Some Unfriendly Terms
It’s pretty clear that in recent years TOP Crypto and Security conferences have accepted many papers in discussing a variety of topics of multi-party computation. For someone who are not follow this field continuously may felt confused by the some of the term used in the paper
- Honest Majority for Malicious Adversaries(Crypto18)
- Adaptive, Static, Proactive
- Information-theoretic security, statistical security
If you are new to this field and lack of strong background in the theory of computing YOU might get stuck from reading the very beginning of a paper. In this blog, I will try to clarify as many key concepts as I know in understanding MPC papers. First of all, let’s review some of the components of an MPC protocol, which are functionality, security model, adversarial model, and communication model. I will then present all the terms used in cryptographic research or to be more specific in MPC research according to the categories listed above.
Functionality
SFE(Secure Function Evaluation) and PFE(Private Function Evaluation) are two common terms when considering the functionality of an MPC protocol. Basically, SFE means a group of parties participating in a collective computation with their private input while guaranteeing the privacy of their input. In contrast to SFE, when parties in PFE getting into a computation, the input of the protocol not only can be their data but also the functionality of the protocol which is the function f that will be computed together. More specifically, the difference between the SFE and the PFE is that in PFE the protocol function f is among the inputs. But one thing to keep in mind is that essentially PFE equals SFE in theory.
Security Model
For Security Model, I mean what kind of adversary to defend against in considering an MPC protocol, which means the power of the adversary that we assume when discussing the security of the protocol. Roughly we usually see three different adversaries. First is computational security, which means we consider a PPT(probabilistic polynomial-time) adversary. Well, for A PPT adversary what the author trying to say is that the adversary is able to run any polynomial-time algorithm while preserving the ability to produce randomness. It’s easy to tell we constrain(bound) the ability(power) of an adversary to define security. Besides, when relaxing the constraint we can get statistical security, now an adversary has unlimited power of computation while he still can only distinguish the real/ideal world with statistical close advantage( negligible ). In this model, we still allow the posterior probability of guessing of the adversary to be slightly larger than the a-priori. It’s natural that we can relax the concept further by bounding the advantage of guessing without the negligible possibility, which we call perfect security– a protocol is still secure even with unlimited power adversaries no matter how hard they try.
Adversarial Model
Behavior
In the secure model, we discussed the abilities of one adversary. The further topic is that what is the behavior of an adversary might presenting in an MPC protocol. Basically, there are three kinds of adversaries, semi-honest(passive), malicious(active) and convert. A semi-honest adversary is an adversary who follows the protocol honestly while the malicious one can behave arbitrarily even abort the protocol.

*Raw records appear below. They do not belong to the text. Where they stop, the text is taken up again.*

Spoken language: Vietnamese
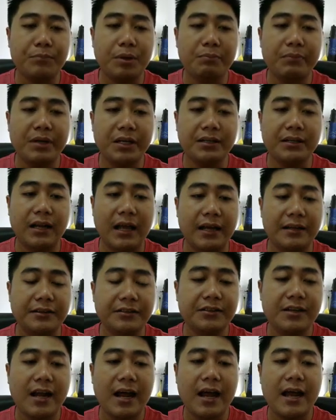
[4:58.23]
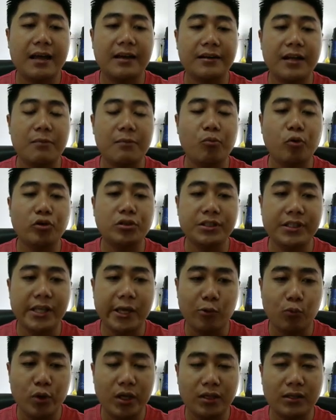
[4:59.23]
mà mình à, đưa ra để mọi người
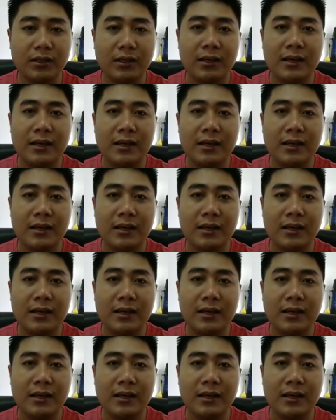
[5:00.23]
giải quyết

The covert one is a little subtle which indicates that there is a possibility that catches the adversary attempting to break the protocol which is not assumed in the active model.
Corruption Pattern
Except for the behavior of the adversary, the security of a protocol can be different according to the adversary behavior pattern, which means they are static or dynamic. In a static model, all the corrupted parties in the protocol are fixed even before the protocol starts. Oppositely, the behavior of the adversary can be very different in the context of a dynamic environment. There can be an adaptive adversary who is able to corrupt parties during the execution rather than corrupts a set of fixed parties from the very beginning. He can choose whom to be his target and when to corrupt arbitrarily or based on the view of the execution. To note that once a party is corrupted, it remains corrupted ever since. So another kind of dynamic adversary is to corrupt a party for a certain amount of time. Thus in the proactive model, the honest and the dishonest parties can transfer into each other during the execution. Sometimes we also call this mobile adversary since the adversary is not stable.
Number of Adversaries
What we discussed above we mentioned the corrupted parties, as it is clear that we overlooked a key factor when describing adversary which is the amount of the adversary. It’s a vital parameter that not only impacts the security achieved in the protocol but also the whole performance of the MPC system. Usually, when designing a protocol against malicious participants we care about the bound of adversaries that a protocol tolerates. Let t denotes the number of adversaries and n is the total number of parties
- Honest majority means t<n/2
- Dishonest majority usually means t>=n/2, sometimes up to n-1
- In special case(two-party computation), No majority
Communication Model
* point-to-point channel: there are secure/private channels between each pair of parties.
* broadcast channel: an authenticate channel which can be used as a broadcast by every party.
* synchronous: all messages sent by any party will be received by others with an upper bound delay.
* asynchronous: messages send by parties can be delayed without bound.